(Data records Opens)

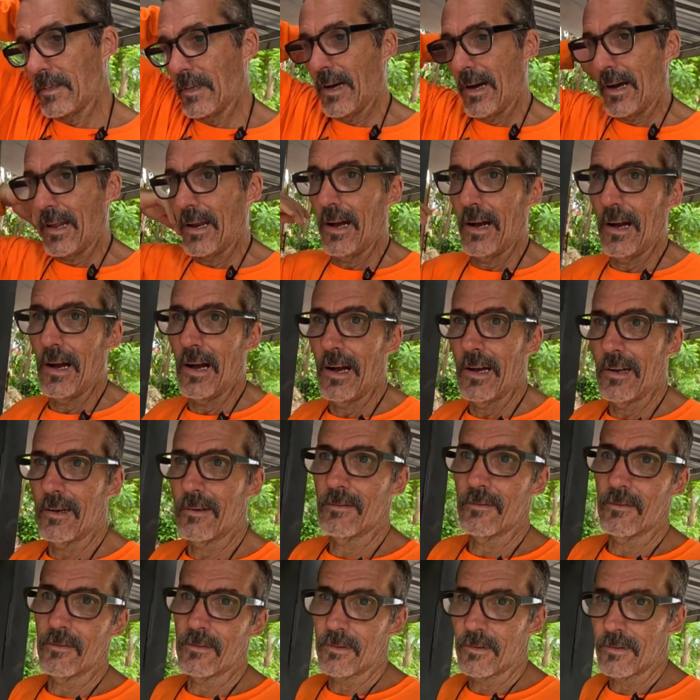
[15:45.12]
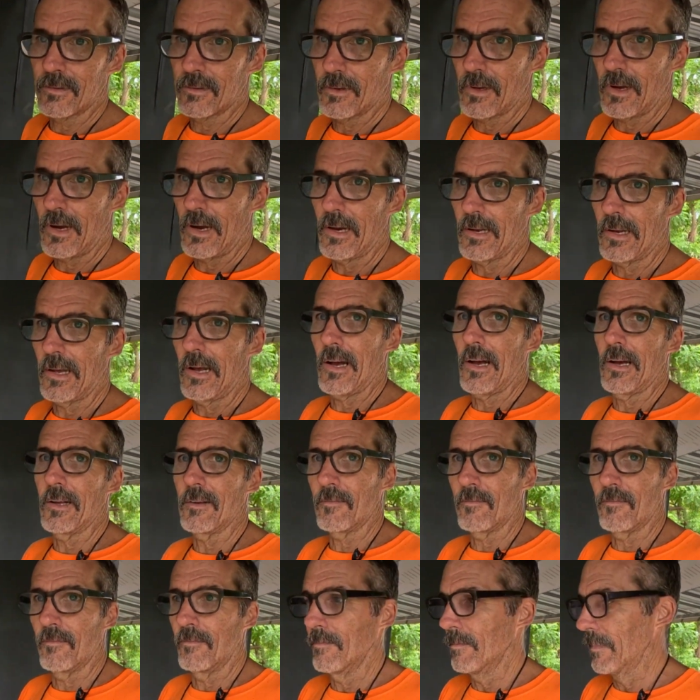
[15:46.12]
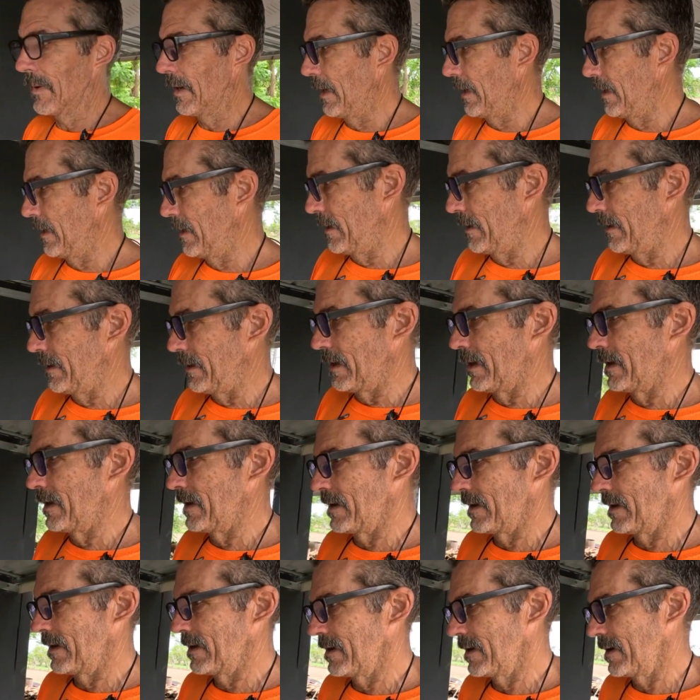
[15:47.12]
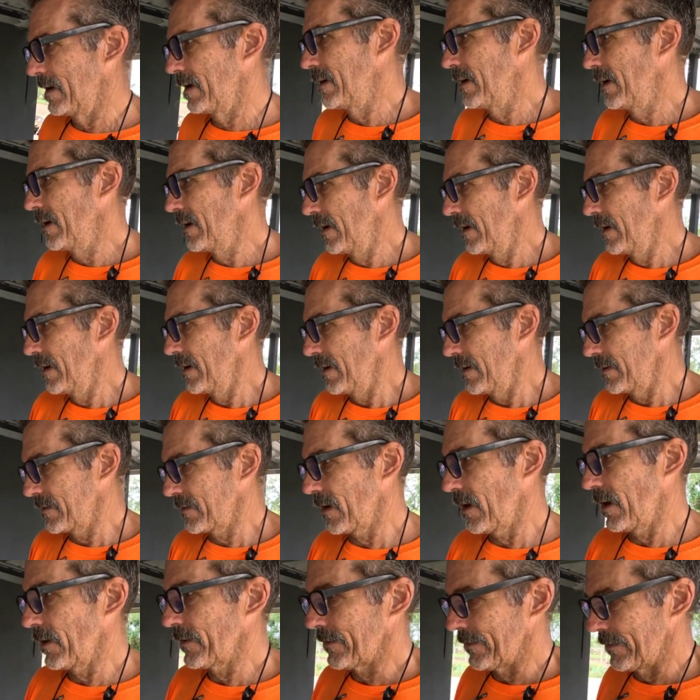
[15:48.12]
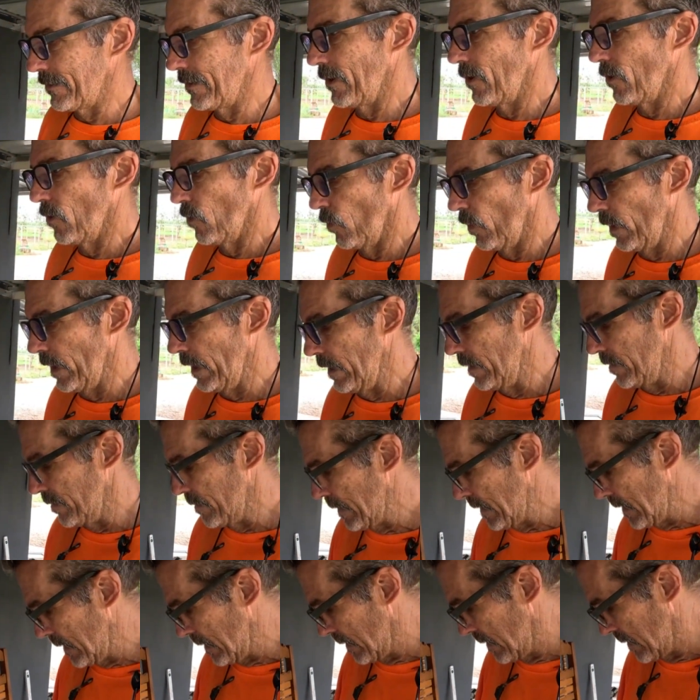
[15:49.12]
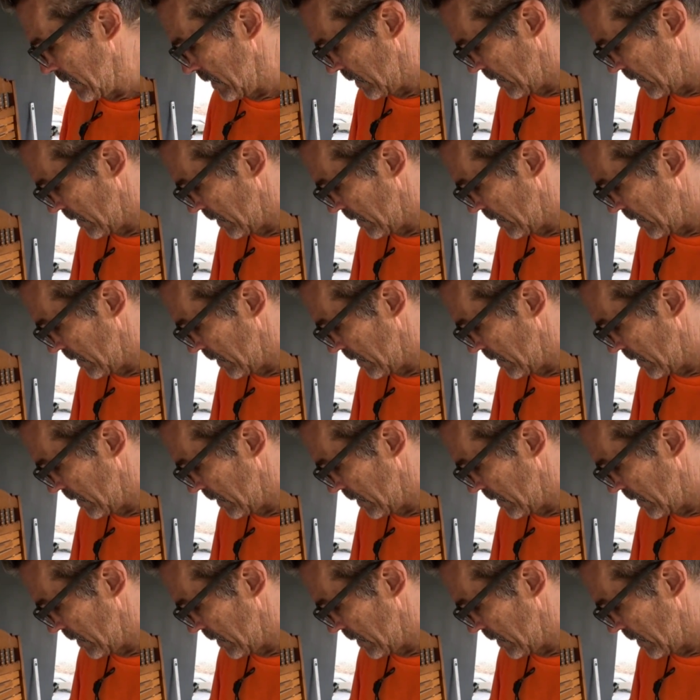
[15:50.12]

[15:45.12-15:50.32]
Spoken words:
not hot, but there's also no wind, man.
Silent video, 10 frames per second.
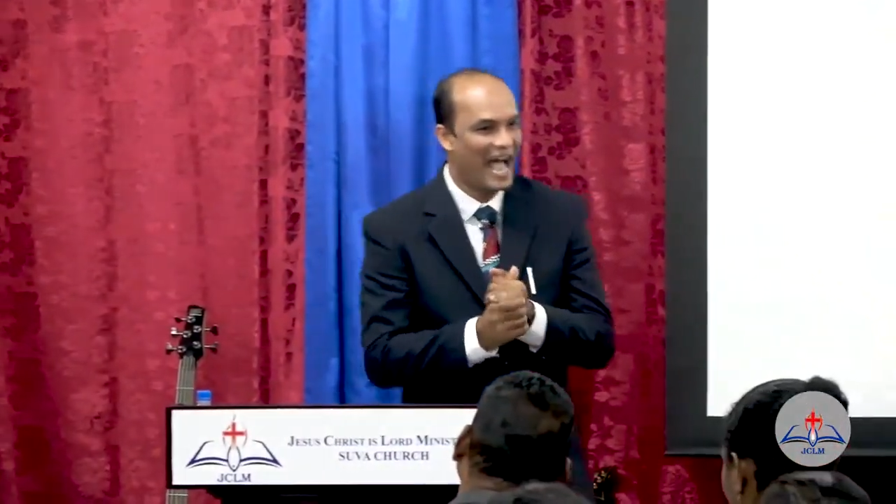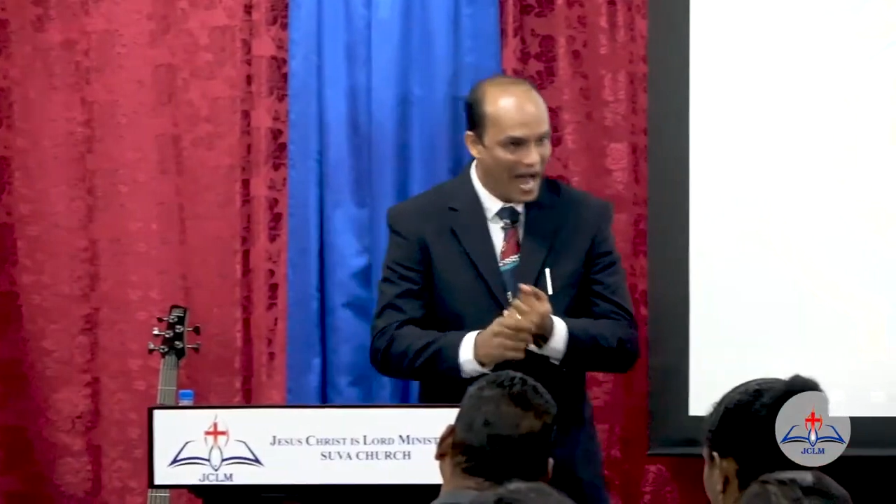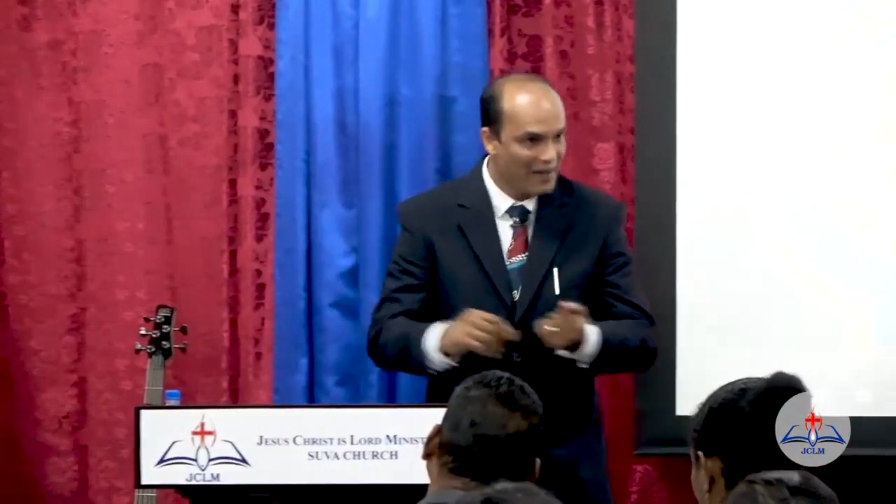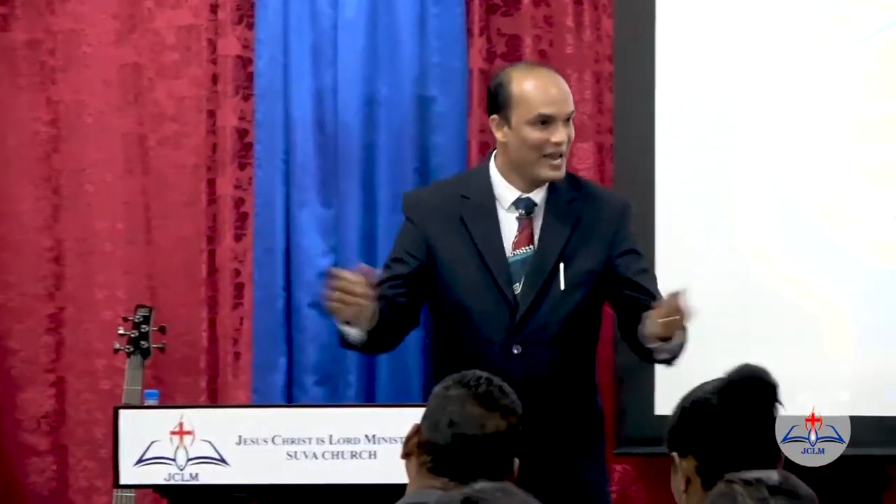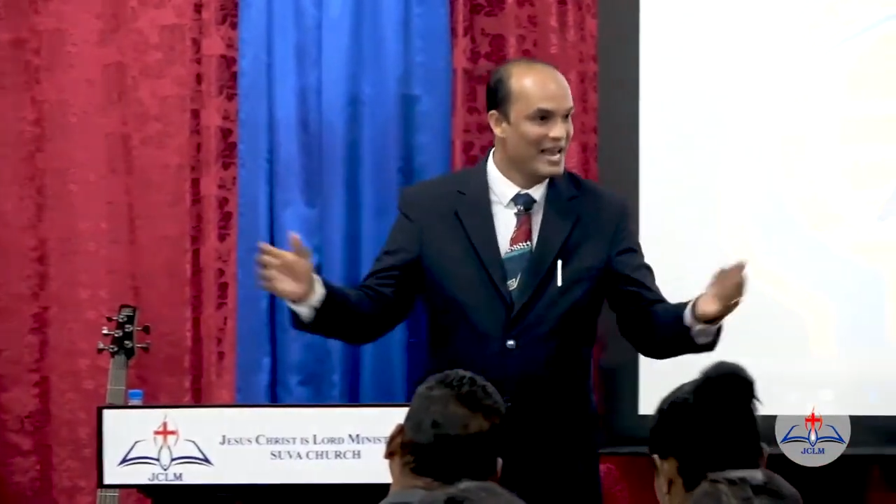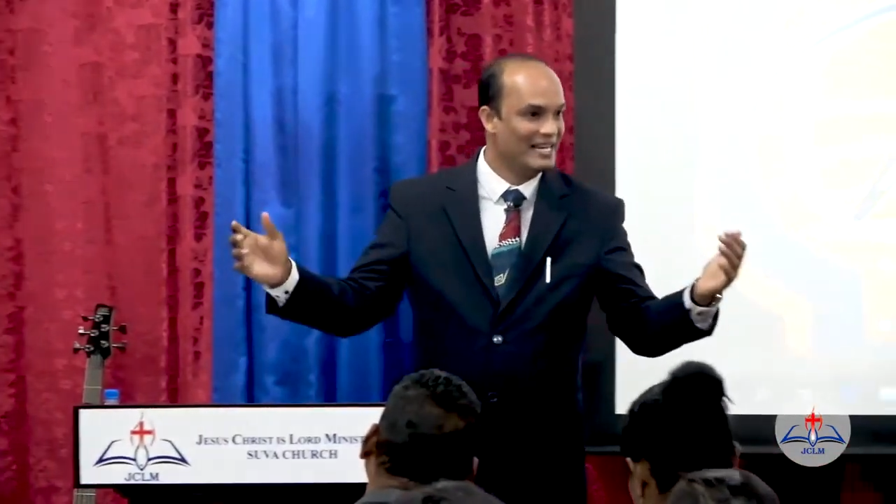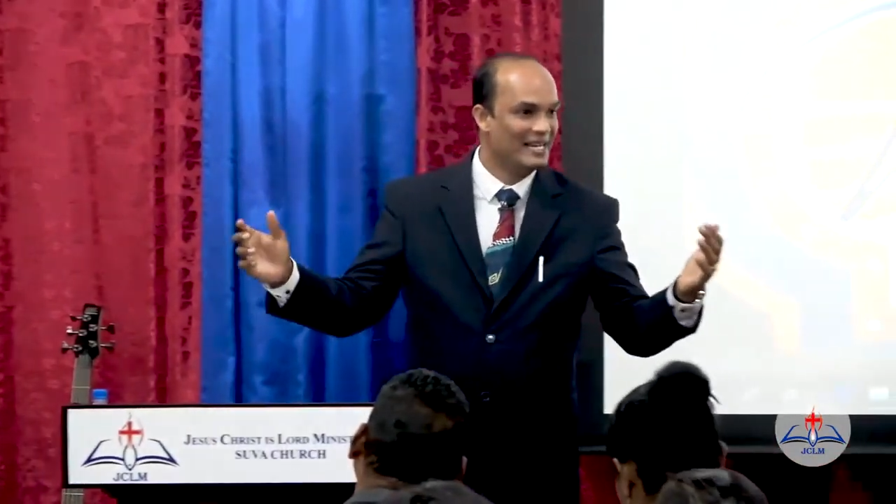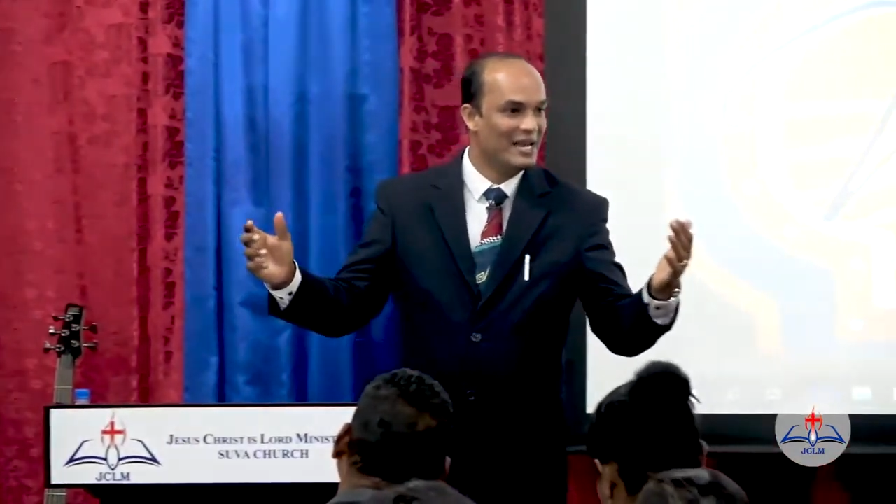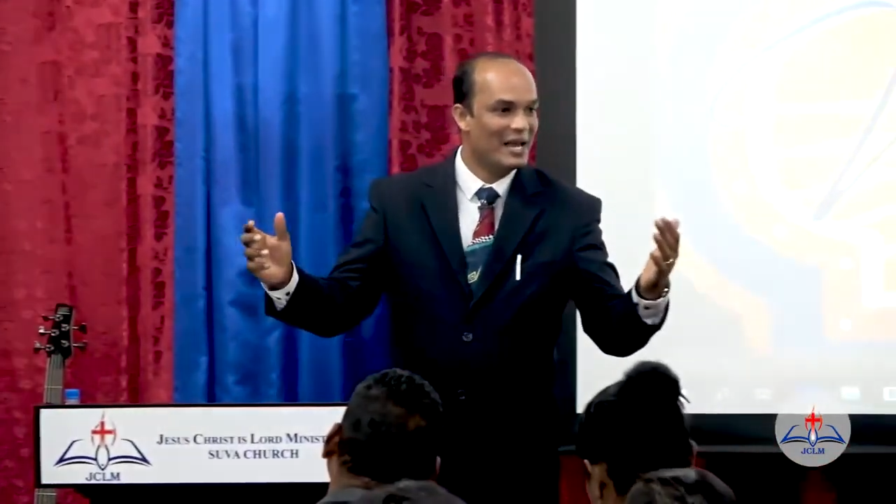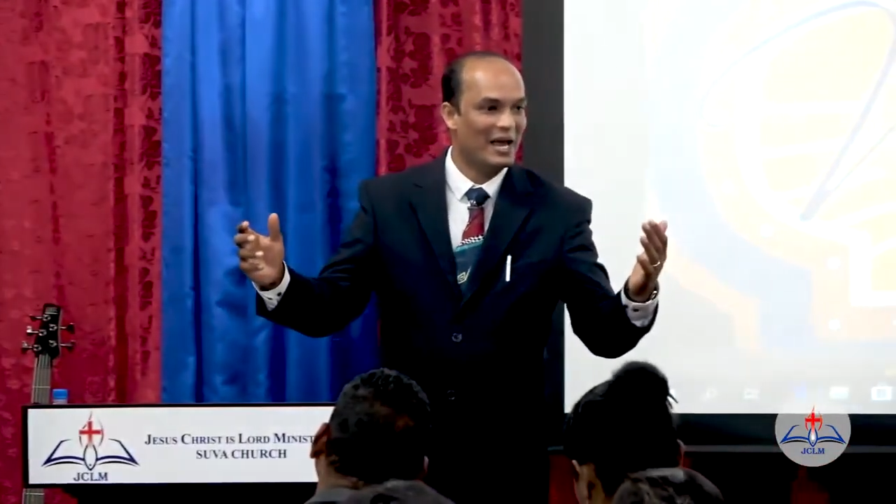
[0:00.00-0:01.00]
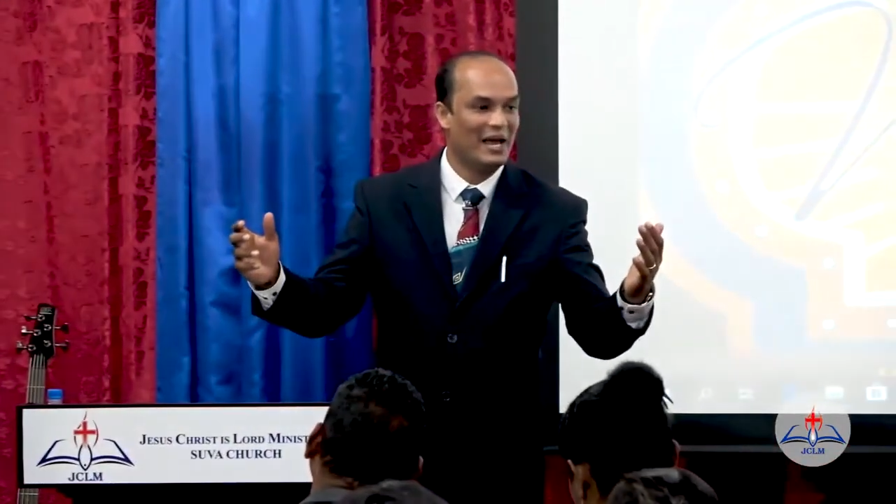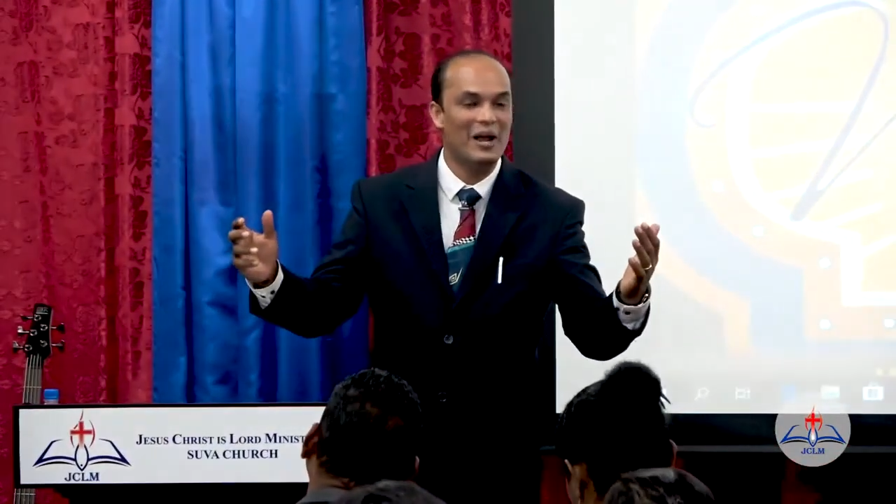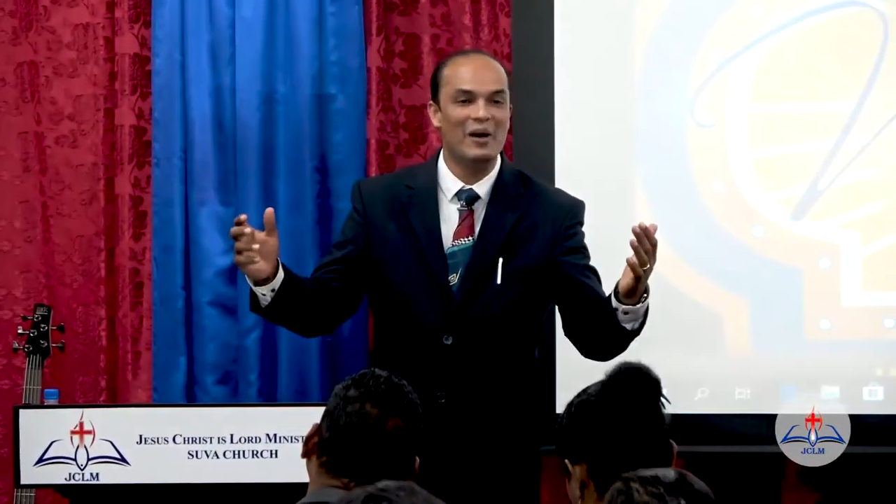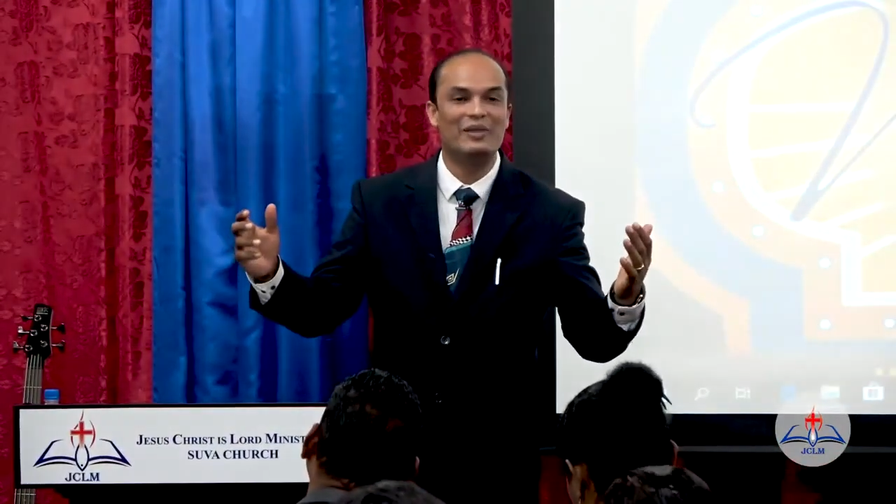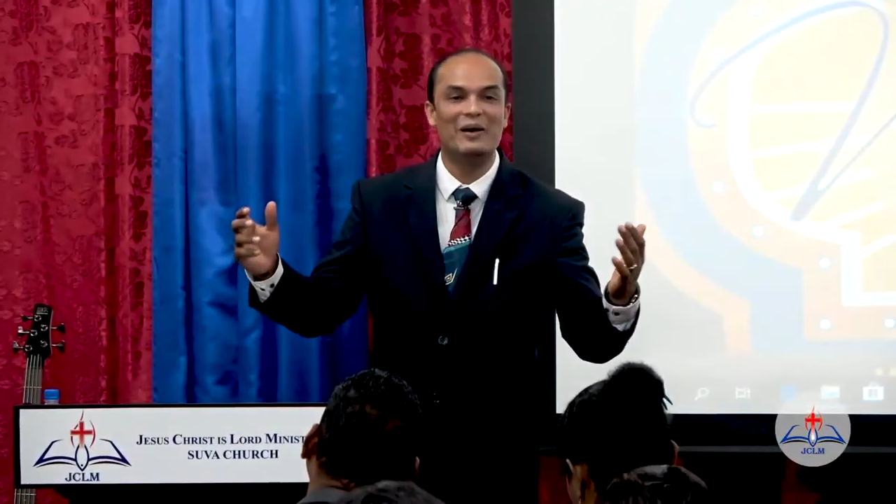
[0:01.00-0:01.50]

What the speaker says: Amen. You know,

(Data records Closes)

Problem details:
All of the entries above should be copied exactly, with the images left out.

Task response:
[15:45.12]
[15:46.12]
[15:47.12]
[15:48.12]
[15:49.12]
[15:50.12]

[15:45.12-15:50.32]
Spoken words:
not hot, but there's also no wind, man.
Silent video, 10 frames per second.
[0:00.00-0:01.00]
[0:01.00-0:01.50]

What the speaker says: Amen. You know,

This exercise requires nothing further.